(Exercise inputs begins)

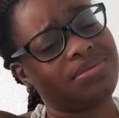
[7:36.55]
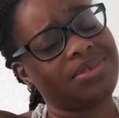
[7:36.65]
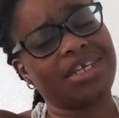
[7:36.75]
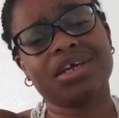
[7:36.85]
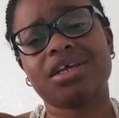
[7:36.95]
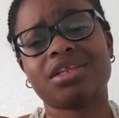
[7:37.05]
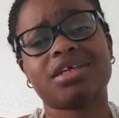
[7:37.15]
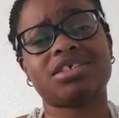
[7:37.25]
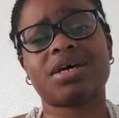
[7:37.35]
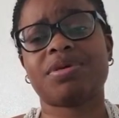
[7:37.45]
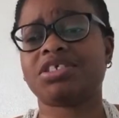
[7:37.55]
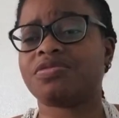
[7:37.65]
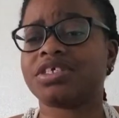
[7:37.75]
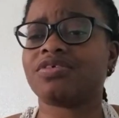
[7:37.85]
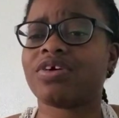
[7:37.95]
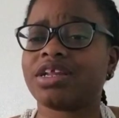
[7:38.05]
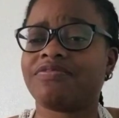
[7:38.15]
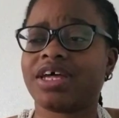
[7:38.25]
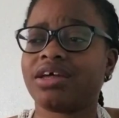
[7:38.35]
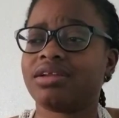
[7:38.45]
You didn't get that job because you wasn't
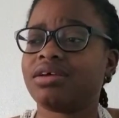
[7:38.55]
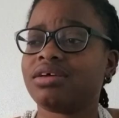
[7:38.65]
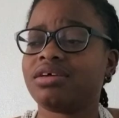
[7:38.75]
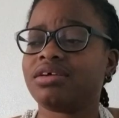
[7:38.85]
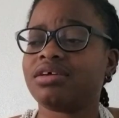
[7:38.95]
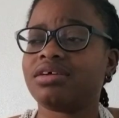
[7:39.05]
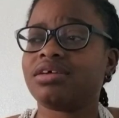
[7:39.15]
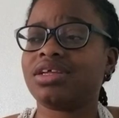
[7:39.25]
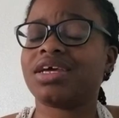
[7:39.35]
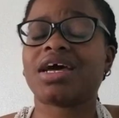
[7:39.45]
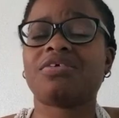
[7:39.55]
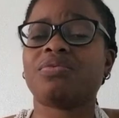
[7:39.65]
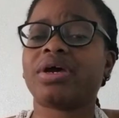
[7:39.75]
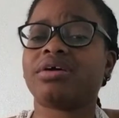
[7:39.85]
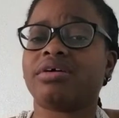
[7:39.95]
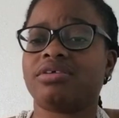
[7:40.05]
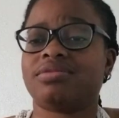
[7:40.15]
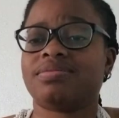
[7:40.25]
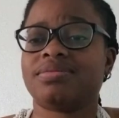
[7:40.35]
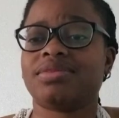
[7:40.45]
qualified. You got a record.
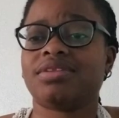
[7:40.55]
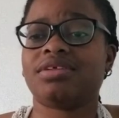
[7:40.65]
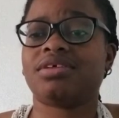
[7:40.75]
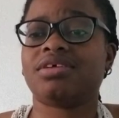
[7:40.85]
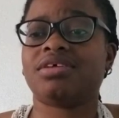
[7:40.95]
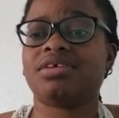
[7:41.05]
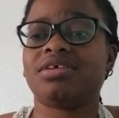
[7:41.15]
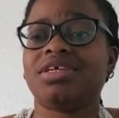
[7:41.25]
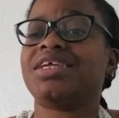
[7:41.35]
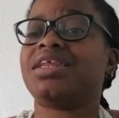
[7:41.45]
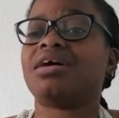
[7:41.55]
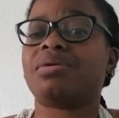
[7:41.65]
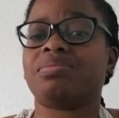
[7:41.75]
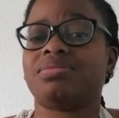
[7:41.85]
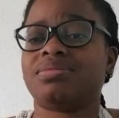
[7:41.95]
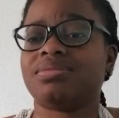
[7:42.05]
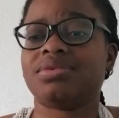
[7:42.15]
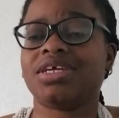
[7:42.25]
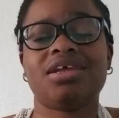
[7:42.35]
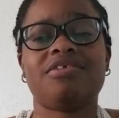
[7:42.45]
You're dumb.
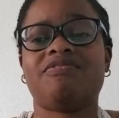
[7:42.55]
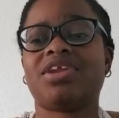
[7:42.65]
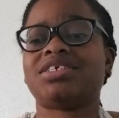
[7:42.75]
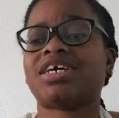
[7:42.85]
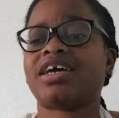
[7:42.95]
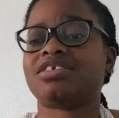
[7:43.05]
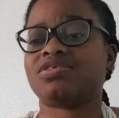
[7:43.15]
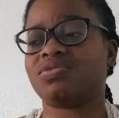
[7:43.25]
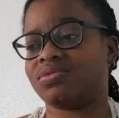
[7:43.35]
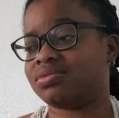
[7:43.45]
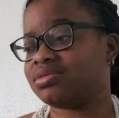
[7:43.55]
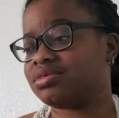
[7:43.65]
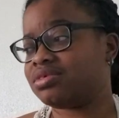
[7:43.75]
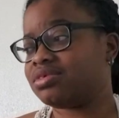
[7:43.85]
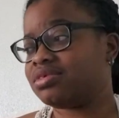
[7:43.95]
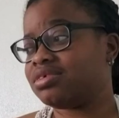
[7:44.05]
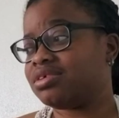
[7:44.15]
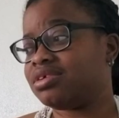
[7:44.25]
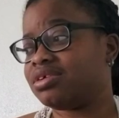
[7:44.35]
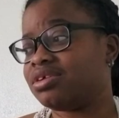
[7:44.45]
You didn't finish high school.
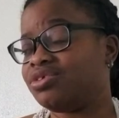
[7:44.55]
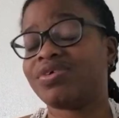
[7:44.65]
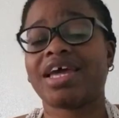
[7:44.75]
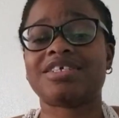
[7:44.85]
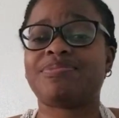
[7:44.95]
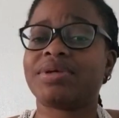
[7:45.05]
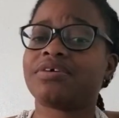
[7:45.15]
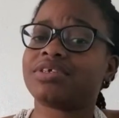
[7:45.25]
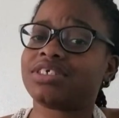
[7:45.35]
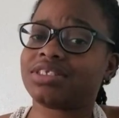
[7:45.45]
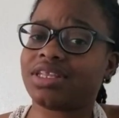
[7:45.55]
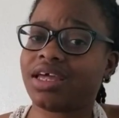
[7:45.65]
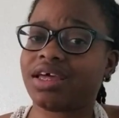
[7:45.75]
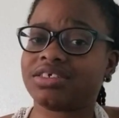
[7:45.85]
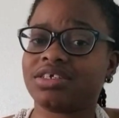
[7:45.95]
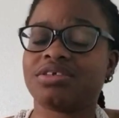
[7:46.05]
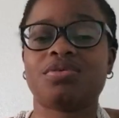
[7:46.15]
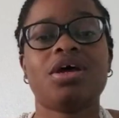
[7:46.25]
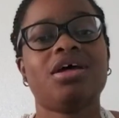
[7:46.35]
You can't spell the shit they ask you to do.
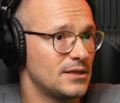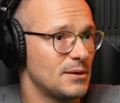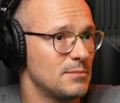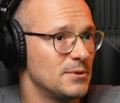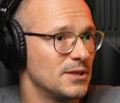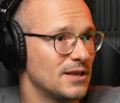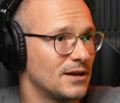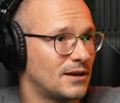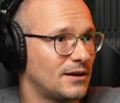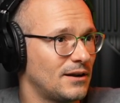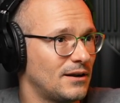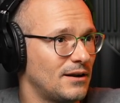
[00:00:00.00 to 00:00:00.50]
I mean,
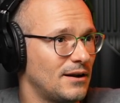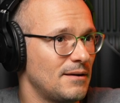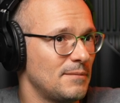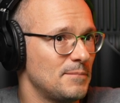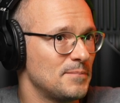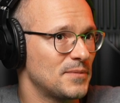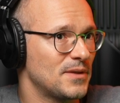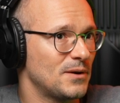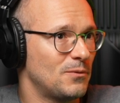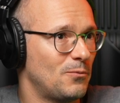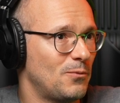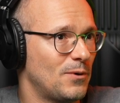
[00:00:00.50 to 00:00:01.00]
like
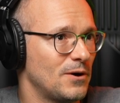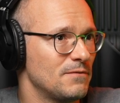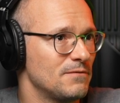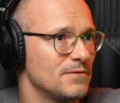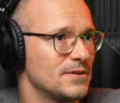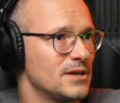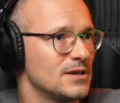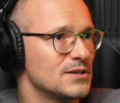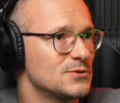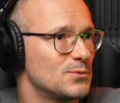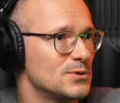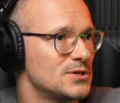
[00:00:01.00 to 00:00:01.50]
um, one of the
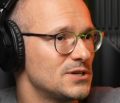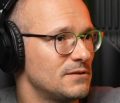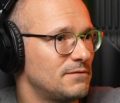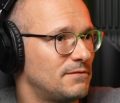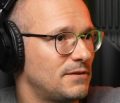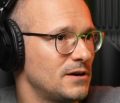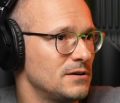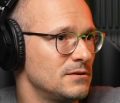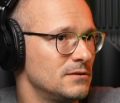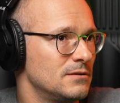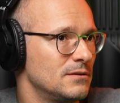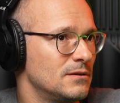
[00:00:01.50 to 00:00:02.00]
things which I
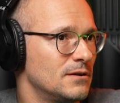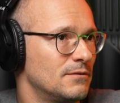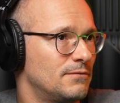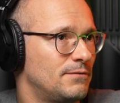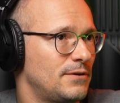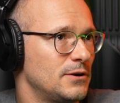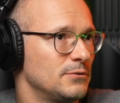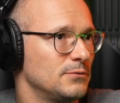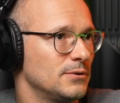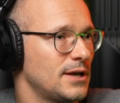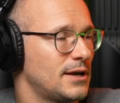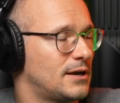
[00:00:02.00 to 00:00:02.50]
find,
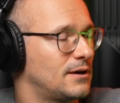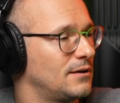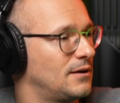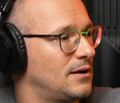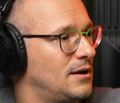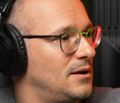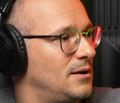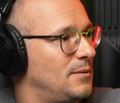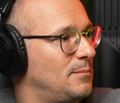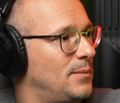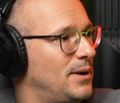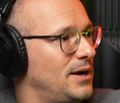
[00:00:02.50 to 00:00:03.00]
found like
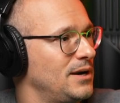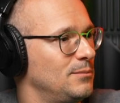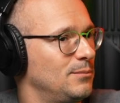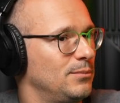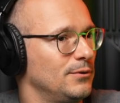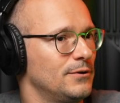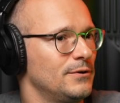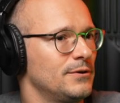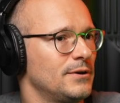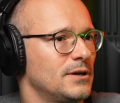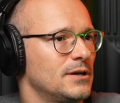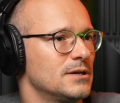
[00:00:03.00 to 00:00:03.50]
uh, mind
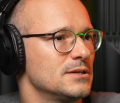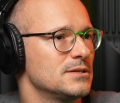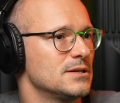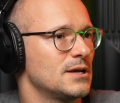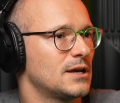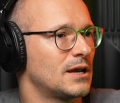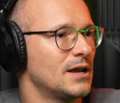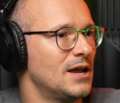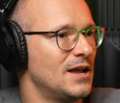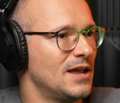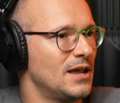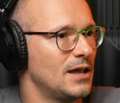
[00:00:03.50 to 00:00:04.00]
blowing is
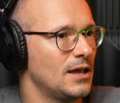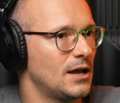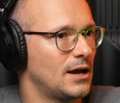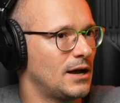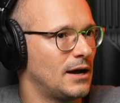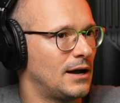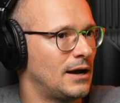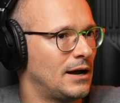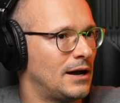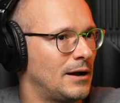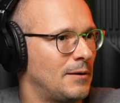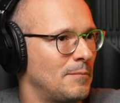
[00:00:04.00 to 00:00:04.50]
like,
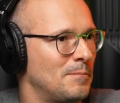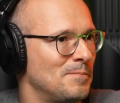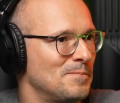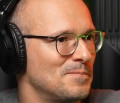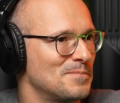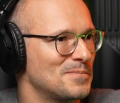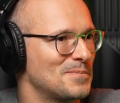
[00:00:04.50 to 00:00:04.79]
um,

(Exercise inputs ends)

[What needs to be done]: Once the pictures are set aside, please output all the data word for word.

[Problem solution]:
[7:36.55]
[7:36.65]
[7:36.75]
[7:36.85]
[7:36.95]
[7:37.05]
[7:37.15]
[7:37.25]
[7:37.35]
[7:37.45]
[7:37.55]
[7:37.65]
[7:37.75]
[7:37.85]
[7:37.95]
[7:38.05]
[7:38.15]
[7:38.25]
[7:38.35]
[7:38.45]
You didn't get that job because you wasn't
[7:38.55]
[7:38.65]
[7:38.75]
[7:38.85]
[7:38.95]
[7:39.05]
[7:39.15]
[7:39.25]
[7:39.35]
[7:39.45]
[7:39.55]
[7:39.65]
[7:39.75]
[7:39.85]
[7:39.95]
[7:40.05]
[7:40.15]
[7:40.25]
[7:40.35]
[7:40.45]
qualified. You got a record.
[7:40.55]
[7:40.65]
[7:40.75]
[7:40.85]
[7:40.95]
[7:41.05]
[7:41.15]
[7:41.25]
[7:41.35]
[7:41.45]
[7:41.55]
[7:41.65]
[7:41.75]
[7:41.85]
[7:41.95]
[7:42.05]
[7:42.15]
[7:42.25]
[7:42.35]
[7:42.45]
You're dumb.
[7:42.55]
[7:42.65]
[7:42.75]
[7:42.85]
[7:42.95]
[7:43.05]
[7:43.15]
[7:43.25]
[7:43.35]
[7:43.45]
[7:43.55]
[7:43.65]
[7:43.75]
[7:43.85]
[7:43.95]
[7:44.05]
[7:44.15]
[7:44.25]
[7:44.35]
[7:44.45]
You didn't finish high school.
[7:44.55]
[7:44.65]
[7:44.75]
[7:44.85]
[7:44.95]
[7:45.05]
[7:45.15]
[7:45.25]
[7:45.35]
[7:45.45]
[7:45.55]
[7:45.65]
[7:45.75]
[7:45.85]
[7:45.95]
[7:46.05]
[7:46.15]
[7:46.25]
[7:46.35]
You can't spell the shit they ask you to do.
[00:00:00.00 to 00:00:00.50]
I mean,
[00:00:00.50 to 00:00:01.00]
like
[00:00:01.00 to 00:00:01.50]
um, one of the
[00:00:01.50 to 00:00:02.00]
things which I
[00:00:02.00 to 00:00:02.50]
find,
[00:00:02.50 to 00:00:03.00]
found like
[00:00:03.00 to 00:00:03.50]
uh, mind
[00:00:03.50 to 00:00:04.00]
blowing is
[00:00:04.00 to 00:00:04.50]
like,
[00:00:04.50 to 00:00:04.79]
um,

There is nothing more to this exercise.